Text processing - humanistic (analytical) and artistic (generative).
Contents:
-word counting;
-gather word-based statistics;
-counting words of certain types;
-ways to use simple word lists and lexical resource WordNet.
words as tokens - the total number of words in a text;
words as types - the total number of the unique words.
word count = view of words as tokens
tokenisation - segmentation that determines what are the words in a text
# import TextBlob tokeniser:
from textblob import TextBlob
# providing a short sentence as an argument:
gravity = TextBlob('A screaming comes across the sky.')
# viewing the words inside a sentence as a WordList object:
gravity.words
WordList(['A', 'screaming', 'comes', 'across', 'the', 'sky'])
# another way to get the same result:
TextBlob('A screaming comes across the sky.').words
WordList(['A', 'screaming', 'comes', 'across', 'the', 'sky'])
#checking up the variable:
gravity
TextBlob("A screaming comes across the sky.")
# what is the length of the WordList:
len(gravity.words)
6
# see the first 3 words in the list:
gravity.words[:3]
WordList(['A', 'screaming', 'comes'])
# sorting the words alphabetically:
sorted(gravity.words)
['A', 'across', 'comes', 'screaming', 'sky', 'the']
# see the tokents of the list - the punctuation is also part of them
gravity.tokens
WordList(['A', 'screaming', 'comes', 'across', 'the', 'sky', '.'])
# what elements are taken as tokens, besides words:
TextBlob("Can't touch this.").tokens
WordList(['Ca', "n't", 'touch', 'this', '.'])
# models words linguistically
TextBlob('Cannot touch this.').tokens
WordList(['Can', 'not', 'touch', 'this', '.'])
# define a variable "pride"
pride = TextBlob('It is a truth universally acknowledged, that a single man in possession of a good fortune, must be in want of a wife.')
We’re looking for a way to identify the adjectives in this sentence (and any sentence) so that we can count them.
# using POS tagger (build in TextBlob) to tell us which word is which in the sentence:
pride.tags
# >> the result is a list of pairs of strings
# >> you can see the part-of-speech tags
[('It', 'PRP'), ('is', 'VBZ'), ('a', 'DT'), ('truth', 'NN'), ('universally', 'RB'), ('acknowledged', 'VBD'), ('that', 'IN'), ('a', 'DT'), ('single', 'JJ'), ('man', 'NN'), ('in', 'IN'), ('possession', 'NN'), ('of', 'IN'), ('a', 'DT'), ('good', 'JJ'), ('fortune', 'NN'), ('must', 'MD'), ('be', 'VB'), ('in', 'IN'), ('want', 'NN'), ('of', 'IN'), ('a', 'DT'), ('wife', 'NN')]

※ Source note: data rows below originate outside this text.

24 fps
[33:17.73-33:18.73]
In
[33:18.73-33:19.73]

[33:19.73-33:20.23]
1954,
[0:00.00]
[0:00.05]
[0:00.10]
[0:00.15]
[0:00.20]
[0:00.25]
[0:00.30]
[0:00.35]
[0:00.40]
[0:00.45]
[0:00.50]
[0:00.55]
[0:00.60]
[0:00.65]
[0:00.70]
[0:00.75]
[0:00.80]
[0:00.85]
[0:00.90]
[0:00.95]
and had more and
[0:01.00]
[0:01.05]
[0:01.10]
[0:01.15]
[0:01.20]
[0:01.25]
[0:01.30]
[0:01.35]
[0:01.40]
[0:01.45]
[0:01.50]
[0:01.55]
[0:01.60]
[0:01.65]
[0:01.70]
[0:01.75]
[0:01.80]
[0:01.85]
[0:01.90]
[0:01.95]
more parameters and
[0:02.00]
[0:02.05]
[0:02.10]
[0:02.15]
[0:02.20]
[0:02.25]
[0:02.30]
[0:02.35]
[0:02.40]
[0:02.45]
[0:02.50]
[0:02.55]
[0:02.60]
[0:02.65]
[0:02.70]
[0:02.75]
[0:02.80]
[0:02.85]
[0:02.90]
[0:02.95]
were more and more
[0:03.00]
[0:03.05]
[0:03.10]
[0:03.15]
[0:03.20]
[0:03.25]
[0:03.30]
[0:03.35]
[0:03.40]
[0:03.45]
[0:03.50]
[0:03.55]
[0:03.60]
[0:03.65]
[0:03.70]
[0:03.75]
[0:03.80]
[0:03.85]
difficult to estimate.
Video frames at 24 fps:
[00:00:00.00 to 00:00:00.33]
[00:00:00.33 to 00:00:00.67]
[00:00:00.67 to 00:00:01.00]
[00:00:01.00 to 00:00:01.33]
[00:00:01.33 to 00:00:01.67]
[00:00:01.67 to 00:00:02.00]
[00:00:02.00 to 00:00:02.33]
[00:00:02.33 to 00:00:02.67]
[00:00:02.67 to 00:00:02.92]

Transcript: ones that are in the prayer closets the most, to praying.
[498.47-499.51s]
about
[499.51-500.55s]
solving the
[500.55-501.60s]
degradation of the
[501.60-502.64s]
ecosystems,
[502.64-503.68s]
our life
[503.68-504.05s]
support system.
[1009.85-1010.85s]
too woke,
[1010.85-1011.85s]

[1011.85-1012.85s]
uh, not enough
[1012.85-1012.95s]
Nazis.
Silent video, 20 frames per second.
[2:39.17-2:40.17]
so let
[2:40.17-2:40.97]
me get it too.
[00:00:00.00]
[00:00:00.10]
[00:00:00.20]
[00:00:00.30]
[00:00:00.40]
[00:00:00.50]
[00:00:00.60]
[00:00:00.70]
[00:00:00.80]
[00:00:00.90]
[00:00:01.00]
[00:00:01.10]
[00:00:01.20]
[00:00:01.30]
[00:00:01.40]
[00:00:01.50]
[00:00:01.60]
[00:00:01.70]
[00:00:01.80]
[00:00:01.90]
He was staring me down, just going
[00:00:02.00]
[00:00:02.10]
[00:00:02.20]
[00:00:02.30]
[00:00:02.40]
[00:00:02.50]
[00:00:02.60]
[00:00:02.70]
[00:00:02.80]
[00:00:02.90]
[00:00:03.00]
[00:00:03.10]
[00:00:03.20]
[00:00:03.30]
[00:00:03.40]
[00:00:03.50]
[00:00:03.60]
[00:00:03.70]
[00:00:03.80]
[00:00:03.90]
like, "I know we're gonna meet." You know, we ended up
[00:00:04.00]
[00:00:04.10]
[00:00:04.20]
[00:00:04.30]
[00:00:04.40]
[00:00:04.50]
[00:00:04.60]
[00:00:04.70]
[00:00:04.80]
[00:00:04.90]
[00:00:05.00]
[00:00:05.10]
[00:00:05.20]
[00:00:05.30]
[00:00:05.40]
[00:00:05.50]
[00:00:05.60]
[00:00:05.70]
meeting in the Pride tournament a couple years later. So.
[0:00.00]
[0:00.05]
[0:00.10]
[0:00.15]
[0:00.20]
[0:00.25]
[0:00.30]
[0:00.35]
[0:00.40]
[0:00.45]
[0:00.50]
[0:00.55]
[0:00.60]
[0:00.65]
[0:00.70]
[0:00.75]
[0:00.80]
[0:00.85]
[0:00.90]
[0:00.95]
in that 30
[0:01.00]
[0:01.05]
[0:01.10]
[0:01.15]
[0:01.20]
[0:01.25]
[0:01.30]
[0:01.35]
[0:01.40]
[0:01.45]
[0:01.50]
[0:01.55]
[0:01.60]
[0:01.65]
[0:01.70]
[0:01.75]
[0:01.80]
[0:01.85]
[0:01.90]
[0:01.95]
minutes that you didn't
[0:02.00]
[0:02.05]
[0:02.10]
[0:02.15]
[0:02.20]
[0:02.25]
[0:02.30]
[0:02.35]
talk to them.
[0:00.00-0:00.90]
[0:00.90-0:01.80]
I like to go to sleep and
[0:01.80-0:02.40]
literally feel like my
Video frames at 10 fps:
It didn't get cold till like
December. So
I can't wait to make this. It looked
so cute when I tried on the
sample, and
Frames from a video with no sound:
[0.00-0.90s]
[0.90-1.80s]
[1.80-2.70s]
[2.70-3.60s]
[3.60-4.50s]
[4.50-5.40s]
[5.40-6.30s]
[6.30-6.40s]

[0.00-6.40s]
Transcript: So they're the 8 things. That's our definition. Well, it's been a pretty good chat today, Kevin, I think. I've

[] == lists, having several things delimited by commas
() -- ('element', 'element') == pairs
'' == string
NN - noun; IN - proposition; JJ - adjective; DT - determiner; VBZ - “third-person “be,” singular, present.
# counting the adjectives:
count = 0
for (word, tag) in pride.tags:
if tag == 'JJ':
count = count + 1
# see the result:
count
2
# counting the adjectives function:
def adjs(text):
count = 0
for (word, tag) in pride.tags:
if tag == 'JJ':
count = count + 1
return (count)
adjs(pride)
2
adjs(gravity)
2
gravity
TextBlob("A screaming comes across the sky.")
hr = TextBlob('All human beings are born free and equal in dignity and rights. They are endowed with reason and conscience and should act towards one another in a spirit of brotherhood.')
# check out the different sentences in a text:
hr.sentences
# >> result - a list of sentence objects
[Sentence("All human beings are born free and equal in dignity and rights."), Sentence("They are endowed with reason and conscience and should act towards one another in a spirit of brotherhood.")]
pride.sentences
[Sentence("It is a truth universally acknowledged, that a single man in possession of a good fortune, must be in want of a wife.")]
gravity.sentences
[Sentence("A screaming comes across the sky.")]
#check out the length - how many sentences are there:
len(hr.sentences)
2